▸ Required work
Transcribe, without any change, the line that includes "[2.00-3.00s]" and all the lines that come after it in the material below.

▸ Task material
#####
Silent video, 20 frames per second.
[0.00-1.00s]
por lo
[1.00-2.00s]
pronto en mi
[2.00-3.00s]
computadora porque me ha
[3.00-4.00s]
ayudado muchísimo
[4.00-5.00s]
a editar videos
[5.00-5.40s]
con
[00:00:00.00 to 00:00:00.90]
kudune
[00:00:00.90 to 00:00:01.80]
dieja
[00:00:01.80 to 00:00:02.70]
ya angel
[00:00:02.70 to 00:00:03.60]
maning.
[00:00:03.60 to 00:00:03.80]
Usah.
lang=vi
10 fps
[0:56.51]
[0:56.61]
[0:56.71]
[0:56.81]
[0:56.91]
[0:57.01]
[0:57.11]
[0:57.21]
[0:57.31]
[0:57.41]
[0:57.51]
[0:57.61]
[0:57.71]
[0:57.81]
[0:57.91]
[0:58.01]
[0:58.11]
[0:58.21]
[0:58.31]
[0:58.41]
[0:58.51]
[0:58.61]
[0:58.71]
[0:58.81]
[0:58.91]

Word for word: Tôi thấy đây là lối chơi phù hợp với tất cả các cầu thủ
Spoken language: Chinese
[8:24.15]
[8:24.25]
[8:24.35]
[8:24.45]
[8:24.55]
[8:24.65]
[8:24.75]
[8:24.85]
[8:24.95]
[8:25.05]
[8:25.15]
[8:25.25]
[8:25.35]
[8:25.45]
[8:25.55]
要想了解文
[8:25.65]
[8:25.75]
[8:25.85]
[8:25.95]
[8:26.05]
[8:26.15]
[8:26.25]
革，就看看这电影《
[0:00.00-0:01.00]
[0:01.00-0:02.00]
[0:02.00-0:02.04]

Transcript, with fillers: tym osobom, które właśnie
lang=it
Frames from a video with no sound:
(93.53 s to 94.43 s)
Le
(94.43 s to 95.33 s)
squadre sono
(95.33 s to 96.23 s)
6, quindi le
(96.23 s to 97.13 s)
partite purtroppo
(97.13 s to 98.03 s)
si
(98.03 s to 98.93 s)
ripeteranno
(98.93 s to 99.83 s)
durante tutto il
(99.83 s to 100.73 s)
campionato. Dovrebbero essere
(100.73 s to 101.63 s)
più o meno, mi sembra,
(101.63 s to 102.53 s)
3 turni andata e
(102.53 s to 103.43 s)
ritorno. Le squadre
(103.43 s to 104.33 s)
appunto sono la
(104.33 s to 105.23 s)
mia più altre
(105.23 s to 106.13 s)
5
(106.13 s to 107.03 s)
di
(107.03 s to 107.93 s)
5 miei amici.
#####
▸ Exercise solution
[2.00-3.00s]
computadora porque me ha
[3.00-4.00s]
ayudado muchísimo
[4.00-5.00s]
a editar videos
[5.00-5.40s]
con
[00:00:00.00 to 00:00:00.90]
kudune
[00:00:00.90 to 00:00:01.80]
dieja
[00:00:01.80 to 00:00:02.70]
ya angel
[00:00:02.70 to 00:00:03.60]
maning.
[00:00:03.60 to 00:00:03.80]
Usah.
lang=vi
10 fps
[0:56.51]
[0:56.61]
[0:56.71]
[0:56.81]
[0:56.91]
[0:57.01]
[0:57.11]
[0:57.21]
[0:57.31]
[0:57.41]
[0:57.51]
[0:57.61]
[0:57.71]
[0:57.81]
[0:57.91]
[0:58.01]
[0:58.11]
[0:58.21]
[0:58.31]
[0:58.41]
[0:58.51]
[0:58.61]
[0:58.71]
[0:58.81]
[0:58.91]

Word for word: Tôi thấy đây là lối chơi phù hợp với tất cả các cầu thủ
Spoken language: Chinese
[8:24.15]
[8:24.25]
[8:24.35]
[8:24.45]
[8:24.55]
[8:24.65]
[8:24.75]
[8:24.85]
[8:24.95]
[8:25.05]
[8:25.15]
[8:25.25]
[8:25.35]
[8:25.45]
[8:25.55]
要想了解文
[8:25.65]
[8:25.75]
[8:25.85]
[8:25.95]
[8:26.05]
[8:26.15]
[8:26.25]
革，就看看这电影《
[0:00.00-0:01.00]
[0:01.00-0:02.00]
[0:02.00-0:02.04]

Transcript, with fillers: tym osobom, które właśnie
lang=it
Frames from a video with no sound:
(93.53 s to 94.43 s)
Le
(94.43 s to 95.33 s)
squadre sono
(95.33 s to 96.23 s)
6, quindi le
(96.23 s to 97.13 s)
partite purtroppo
(97.13 s to 98.03 s)
si
(98.03 s to 98.93 s)
ripeteranno
(98.93 s to 99.83 s)
durante tutto il
(99.83 s to 100.73 s)
campionato. Dovrebbero essere
(100.73 s to 101.63 s)
più o meno, mi sembra,
(101.63 s to 102.53 s)
3 turni andata e
(102.53 s to 103.43 s)
ritorno. Le squadre
(103.43 s to 104.33 s)
appunto sono la
(104.33 s to 105.23 s)
mia più altre
(105.23 s to 106.13 s)
5
(106.13 s to 107.03 s)
di
(107.03 s to 107.93 s)
5 miei amici.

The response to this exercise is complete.